How to enforce a specific order of group_concat?

classic Classic list List threaded Threaded
9 messages Options
Reply | Threaded
Open this post in threaded view
|

How to enforce a specific order of group_concat?

mailing lists
Assume I create the following table:

CREATE TABLE Test (ID INTEGER PRIMARY KEY, Value TEXT);
INSERT INTO Test (Value) VALUES('Alpha');
INSERT INTO Test (Value) VALUES('Beta');
INSERT INTO Test (Value) VALUES('Beta');
INSERT INTO Test (Value) VALUES('Alpha');

According to the documentation of group_concat the order is undefined, indeed:

SELECT group_concat(DISTINCT Value) FROM Test ORDER BY Value ASC;
SELECT group_concat(DISTINCT Value) FROM Test ORDER BY Value DESC;

Both queries result in Alpha,Beta.

Changing the queries to

WITH Result(x) AS (SELECT DISTINCT Value FROM Test ORDER BY Value ASC) SELECT group_concat(x) FROM Result;
WITH Result(x) AS (SELECT DISTINCT Value FROM Test ORDER BY Value DESC) SELECT group_concat(x) FROM Result;

leads to the results Alpha,Beta, respectively Beta,Alpha.

Is this a coincidence or is this guaranteed to work?

Are there any other solutions / possibilities?

Regards,
Hardy
_______________________________________________
sqlite-users mailing list
[hidden email]
http://mailinglists.sqlite.org/cgi-bin/mailman/listinfo/sqlite-users
Reply | Threaded
Open this post in threaded view
|

Re: How to enforce a specific order of group_concat?

Keith Medcalf

On Sunday, 1 March, 2020 14:58, mailing lists <[hidden email]> wrote:

>Assume I create the following table:

>CREATE TABLE Test (ID INTEGER PRIMARY KEY, Value TEXT);
>INSERT INTO Test (Value) VALUES('Alpha');
>INSERT INTO Test (Value) VALUES('Beta');
>INSERT INTO Test (Value) VALUES('Beta');
>INSERT INTO Test (Value) VALUES('Alpha');

>According to the documentation of group_concat the order is undefined,
>indeed:

>SELECT group_concat(DISTINCT Value) FROM Test ORDER BY Value ASC;
>SELECT group_concat(DISTINCT Value) FROM Test ORDER BY Value DESC;

>Both queries result in Alpha,Beta.

>Changing the queries to

>WITH Result(x) AS (SELECT DISTINCT Value FROM Test ORDER BY Value ASC)
>SELECT group_concat(x) FROM Result;
>WITH Result(x) AS (SELECT DISTINCT Value FROM Test ORDER BY Value DESC)
>SELECT group_concat(x) FROM Result;

>leads to the results Alpha,Beta, respectively Beta,Alpha.

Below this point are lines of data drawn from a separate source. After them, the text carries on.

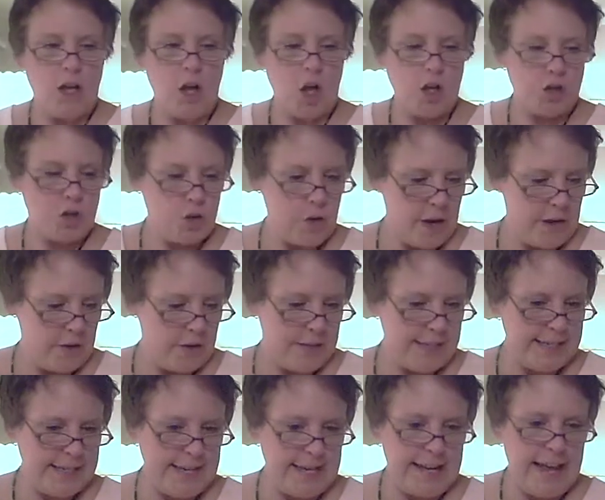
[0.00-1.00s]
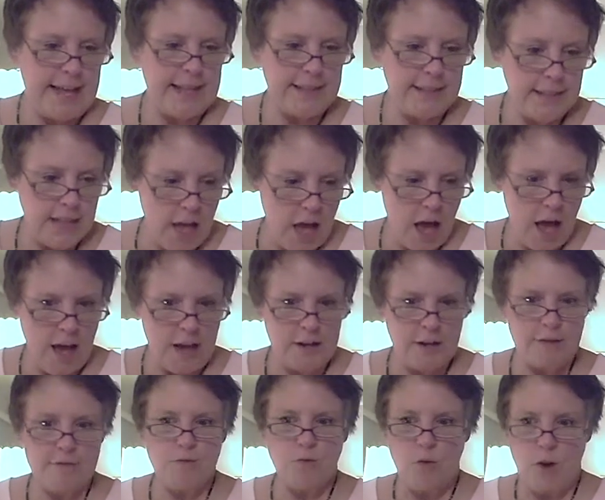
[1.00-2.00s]
Australians eat a
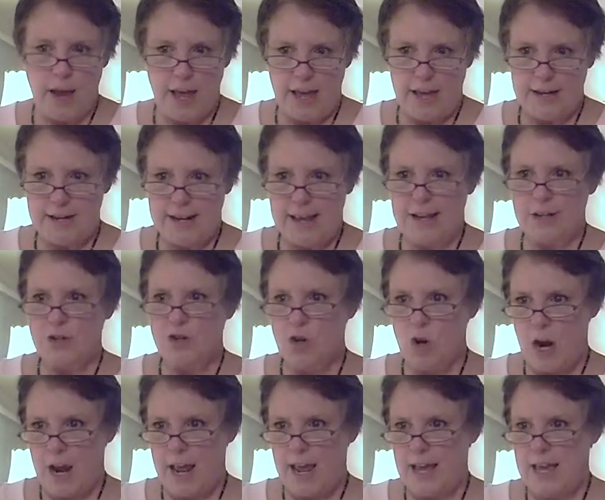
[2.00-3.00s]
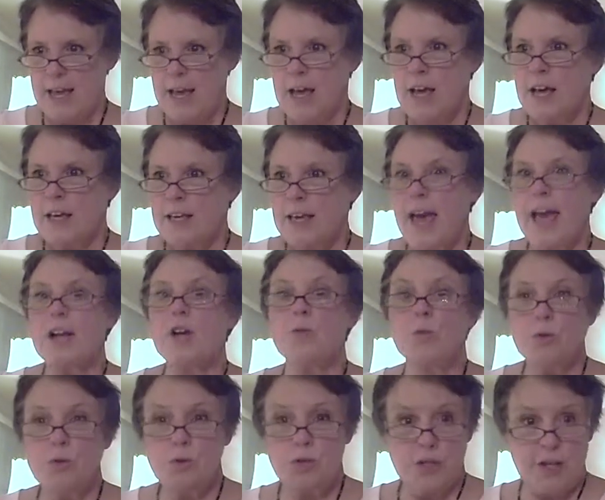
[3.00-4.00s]
lot of red and gray
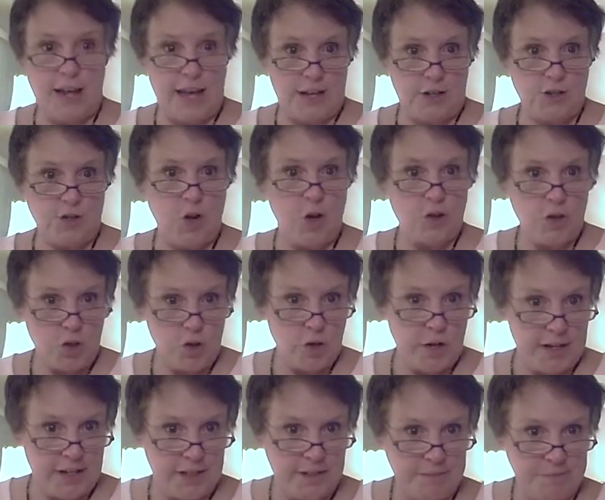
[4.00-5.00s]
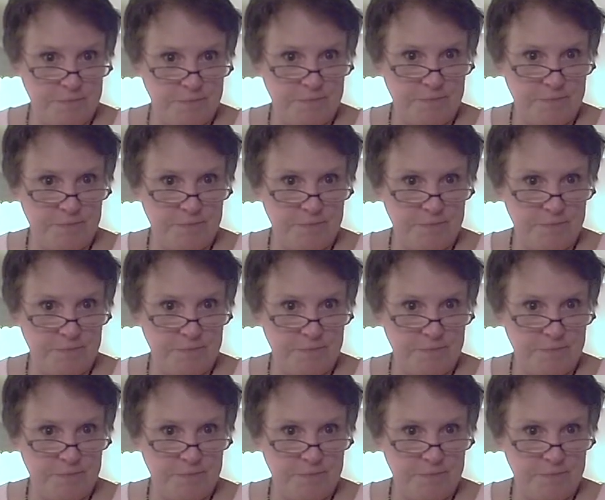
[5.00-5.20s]
kangaroo steaks on the grill.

>Is this a coincidence or is this guaranteed to work?

>Are there any other solutions / possibilities?

group_concat builds a "group" by concatenating the values sent to it in the order they are sent.  If you do not know this order then for all intents and purposes the order is "undefined" because it is defined as the order in which the query planner decides to visit the rows forming the group.  SQLite3 believes that all aggregate functions are commutative and that the order in which rows are fed into them is immaterial to the result and there (presently) is no way to specify that this is not the case.

So in the rare case where the aggregate is not commutative and you depend on the presentation order, then you must specify it.  The only built-in aggregate that is not commutative is the group_concat function.  If you were to write another non-commutative aggregate function, lets say SHA1(...), that computed the SHA1 hash of the values fed into it, you would also have to control the presentation order or the result would be "undefined".

select group_concat(value) from (select distinct value from test order by value desc); will do that.  (rephrasing as a CTE makes no difference)

This works because the query as phrased cannot be flattened since the outer query contains an aggregate and the inner query contains an order by.

Moving the distinct does not alter the fact that the query cannot be flattened.

select group_concat(distinct value) from (select value from test order by value desc);

Whether the query planner will always not flatten a query where the outer query contains an aggregate and the inner query contains an order by is something on which I cannot comment other than to say that is does not flatten such a query up to now.

--
The fact that there's a Highway to Hell but only a Stairway to Heaven says a lot about anticipated traffic volume.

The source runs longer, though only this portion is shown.